Without Nabucco, the EU will have no independent access to gas from the Caspian Sea basin transited to Turkey. Instead, its dependence on Russia -- which already supplies 25 percent of its natural gas -- will grow.
Keith Smith, a former U.S. ambassador to Lithuania and currently a senior associate with the Europe Program at the Center for Strategic and International Studies in Washington, D.C., warns that the EU's collective failure to penalize states, like Hungary, that have signed deals with Russia, could undo the bloc's ambition to relieve its dependence on Russia.
Smith says there is a sharp contrast between the EU's disorganized approach to energy matters and what he says is the Kremlin's brisk and purposeful oil and gas policy, conducted at the very highest levels of government.
"Who negotiates for Russia when it comes to energy?

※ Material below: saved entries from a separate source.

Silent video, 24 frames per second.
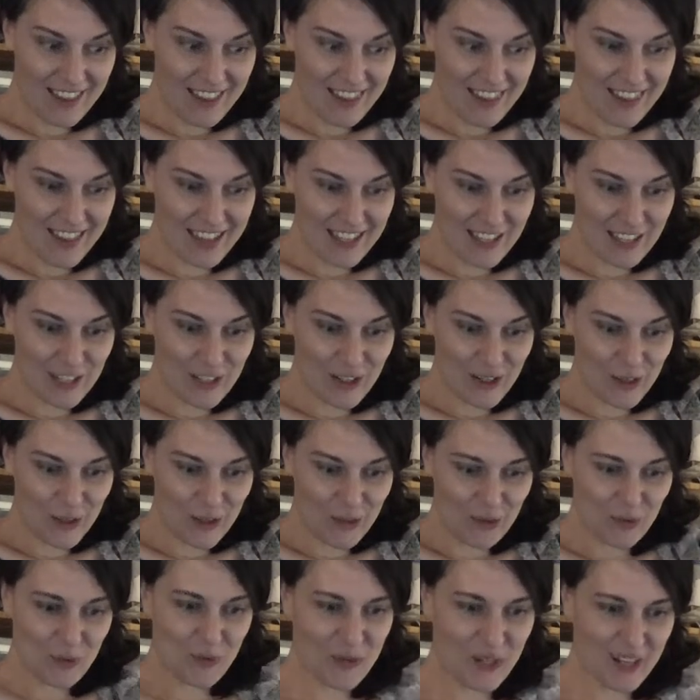that
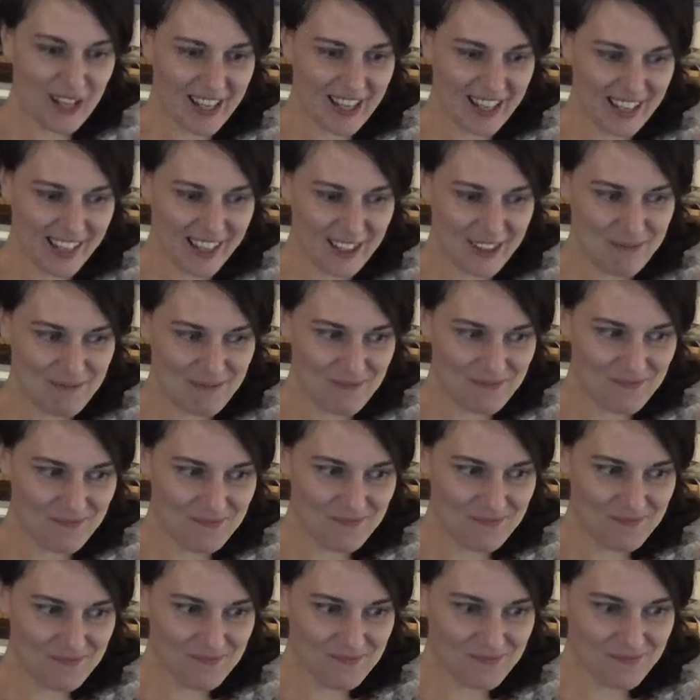you um,
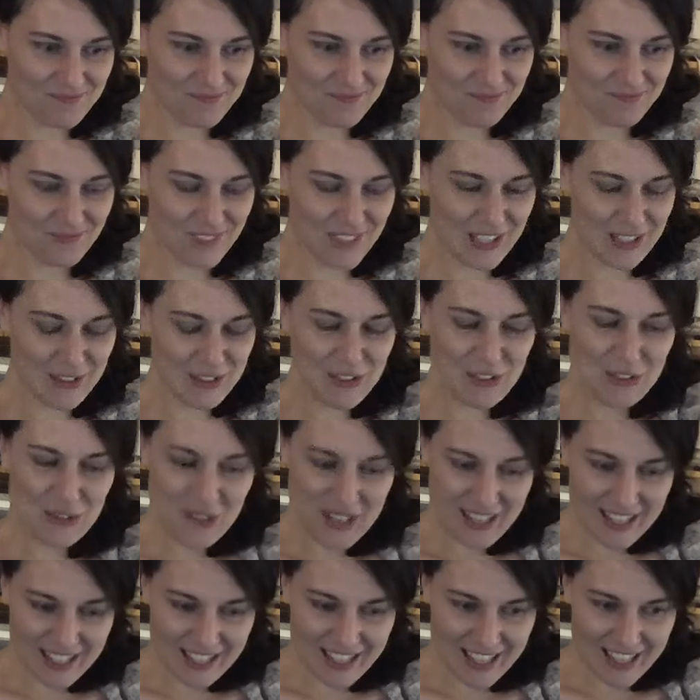that you enjoy it.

The Hungarian prime minister, [Ferenc Gyurcsany], was there [in Moscow] a couple of days ago. Who is he negotiating with? [There's] only one person who negotiates on energy -- Mr. [Vladimir] Putin. Why is the president of Russia negotiating on energy if it's not part of the political policies of the Russian government?" Smith says.

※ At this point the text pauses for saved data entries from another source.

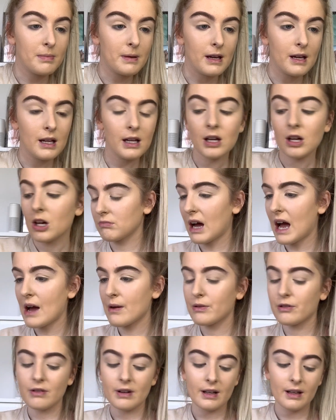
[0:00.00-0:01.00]
be? I
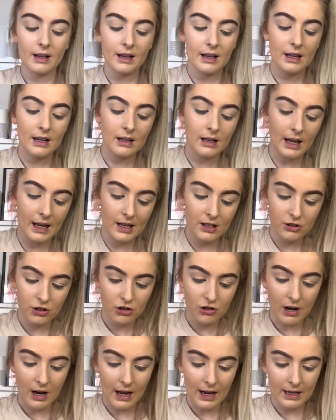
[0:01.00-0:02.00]
would really like to
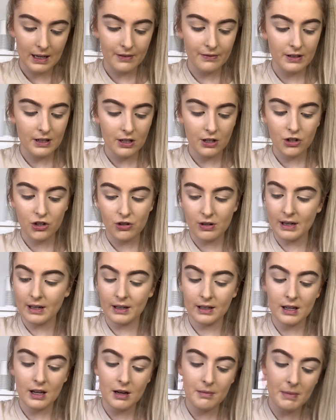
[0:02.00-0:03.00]
try living in
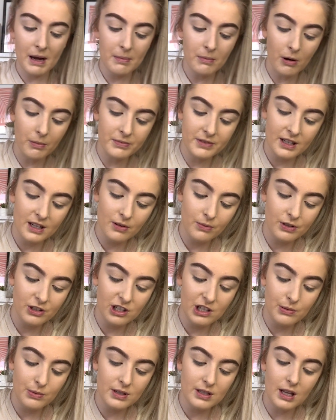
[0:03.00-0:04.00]
Australia. My mum did it when
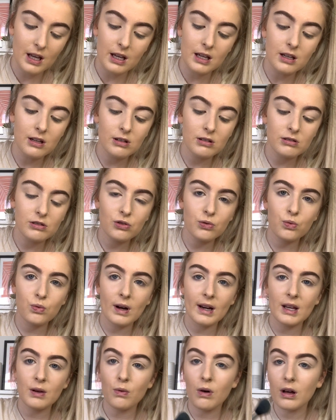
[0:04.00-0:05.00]
she was like
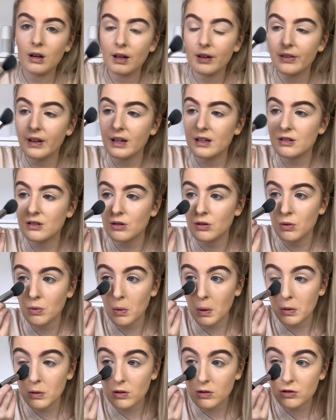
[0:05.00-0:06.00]
21, I think, so
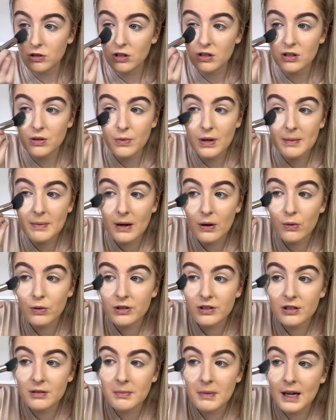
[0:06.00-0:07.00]
just a wee bit older
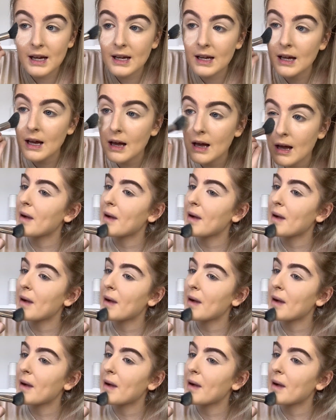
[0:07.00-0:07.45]
than me.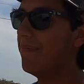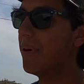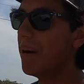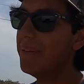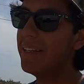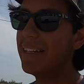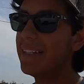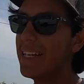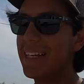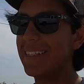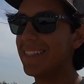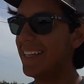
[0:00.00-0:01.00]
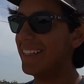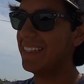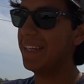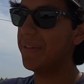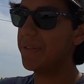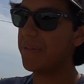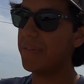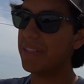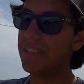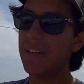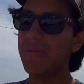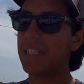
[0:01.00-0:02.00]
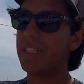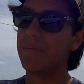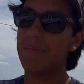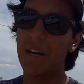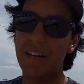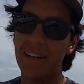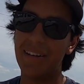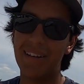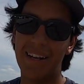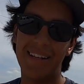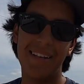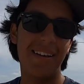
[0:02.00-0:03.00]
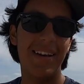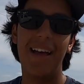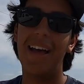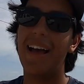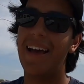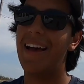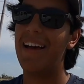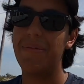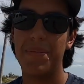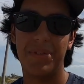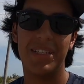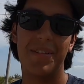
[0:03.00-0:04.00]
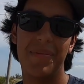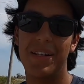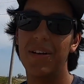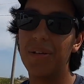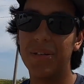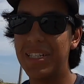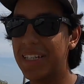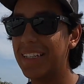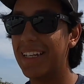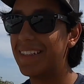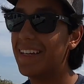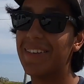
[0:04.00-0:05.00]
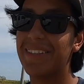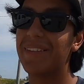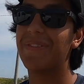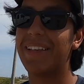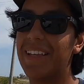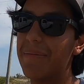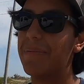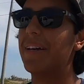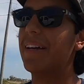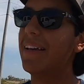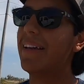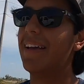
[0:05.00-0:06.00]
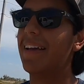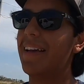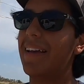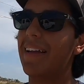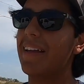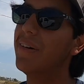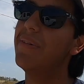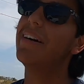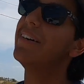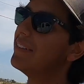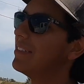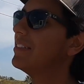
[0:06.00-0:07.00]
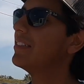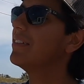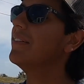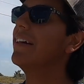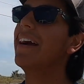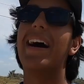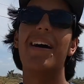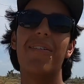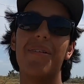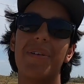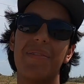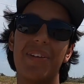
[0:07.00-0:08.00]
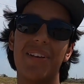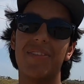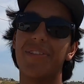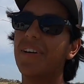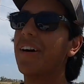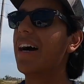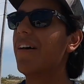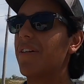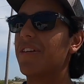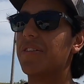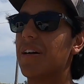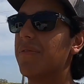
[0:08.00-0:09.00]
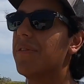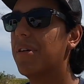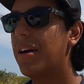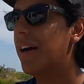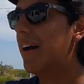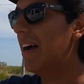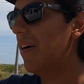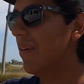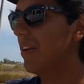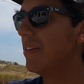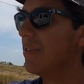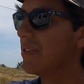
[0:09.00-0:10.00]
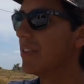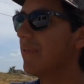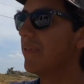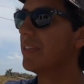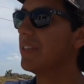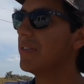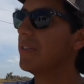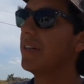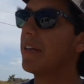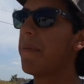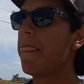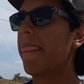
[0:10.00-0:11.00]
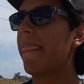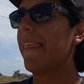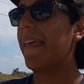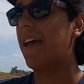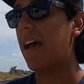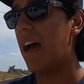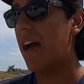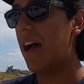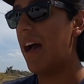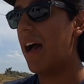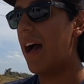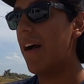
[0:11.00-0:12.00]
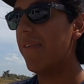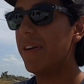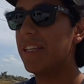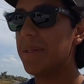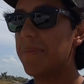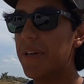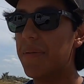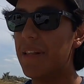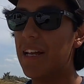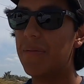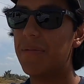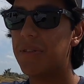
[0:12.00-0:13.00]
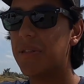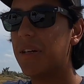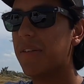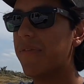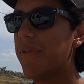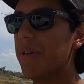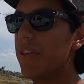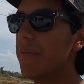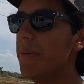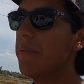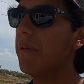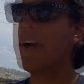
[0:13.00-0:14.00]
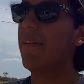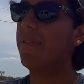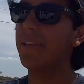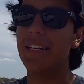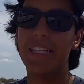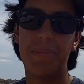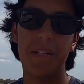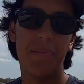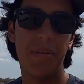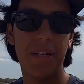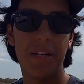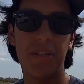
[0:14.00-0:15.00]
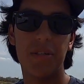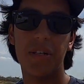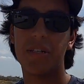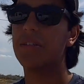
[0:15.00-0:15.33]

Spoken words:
probably gonna take it to like the Devil's River and stuff, which is probably not a good idea. I have people telling me, no, don't take it out of town and stuff like that, but you know what, screw it. I want to make videos for y'all. I want to travel. I want to do stuff with this truck. I've heard it's a pretty reliable truck from other people. I've heard that it's been a pretty good truck,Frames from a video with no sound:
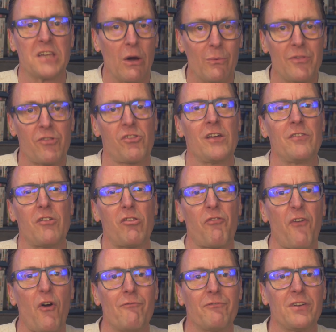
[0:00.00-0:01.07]
Go and see this
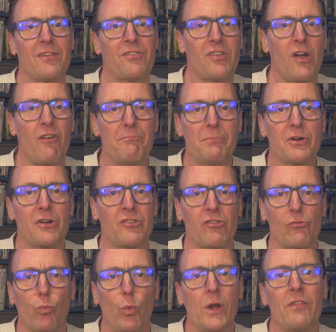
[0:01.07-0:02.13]
film for yourself, because
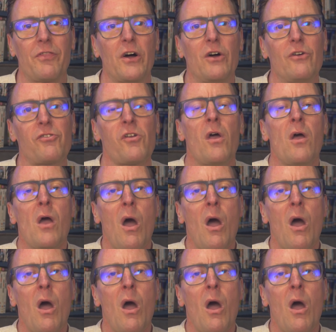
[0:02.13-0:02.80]
it's one of those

Another analyst, Svante Cornell of Johns Hopkins University in the United States, described some of the key elements in the Russian strategy.

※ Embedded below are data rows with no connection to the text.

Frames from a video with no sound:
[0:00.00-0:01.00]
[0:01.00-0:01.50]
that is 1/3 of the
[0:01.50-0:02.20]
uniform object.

Russia, he says, is poised to "steal" the idea behind Nabucco, by building its own pipeline from Turkey to Hungary -- something that would give Moscow effective control over gas transited to Europe from Turkey.
Meanwhile, the EU is dragging its feet over Nabucco and has yet to decide whether to go ahead with the project.
Cornell notes Russian officials are trying to secure the cooperation of key countries by spreading what could be considered misleading information -- that Greece's hopes of transiting Central Asian gas will not materialize, that Azerbaijan will have no buyers for its gas but Russia when the massive Shah Denis field will come fully online in 2012.
Smith says that Europe's increasing dependence on Russia is worrying the United States -- which is promoting its own counter-policy.
"You do have a [U.S.] policy. [Matthew] Bryza, [deputy assistant secretary of state for European and Eurasian affairs] from the [U.S] State Department travels out there a lot and has been promoting the idea of alternative pipelines from Central Asia into Europe," Smith says.
Both analysts trace the EU's inability to formulate its own coherent energy policy to differences among member states -- Germany, France, Italy, and a few others see in Russia an important global partner they do not want to alienate, while most Eastern member states and Britain remain wary of Russia's intentions. The EU's executive arm, the European Commission, appears to agree with the former.
Cornell says the EU must act fast if it really wants to secure independent access to Azerbaijani and Central Asian gas. Apart from Russian moves to render Nabucco obsolete, the prospective alternative suppliers themselves must soon choose between Russia and Europe.
Cornell says the Central Asian countries are watching Russia cautiously while awaiting an EU decision.
"These countries will be very careful not to excessively alienate the Russians [since] they are not sure that the Europeans have either the interest or the political stamina to actually be involved in these projects [to bypass Russia] significantly -- to commit to these projects. Europe is seen to have a commitment problem," Cornell says.
Cornell notes that Europe's inaction is difficult to understand, given that the Caspian region's combined export capacity -- more than 200 billion cubic meters (BCM) a year -- considerably exceeds that of Russia, which currently exports an annual 140 BCM to the EU.
He says Turkmenistan could boost Central Asian export capacity even further if reports of a new gigantic gas field in the southeast of the country, Yolotan, turn out to be true -- and if the country opens up to Western investors.
Cornell says Russia's determination to prevent Europe's direct access to gas reserves in the Caspian basin is partly motivated by its own need for the reserves, in order to meet its obligations to Europe.
"Russia is not investing, as we know, in its own gas fields, and already by 2010 they may have difficulties fulfilling their supply requirements, or commitments, to Europe," Cornell says.
In Cornell's words, Europe's dilemma boils down to this: one way or another, it will be getting increasing volumes of gas from Central Asia and Azerbaijan. The question is, with whom will it be negotiating the price -- the supplier and transit countries, or a monopolist Russia?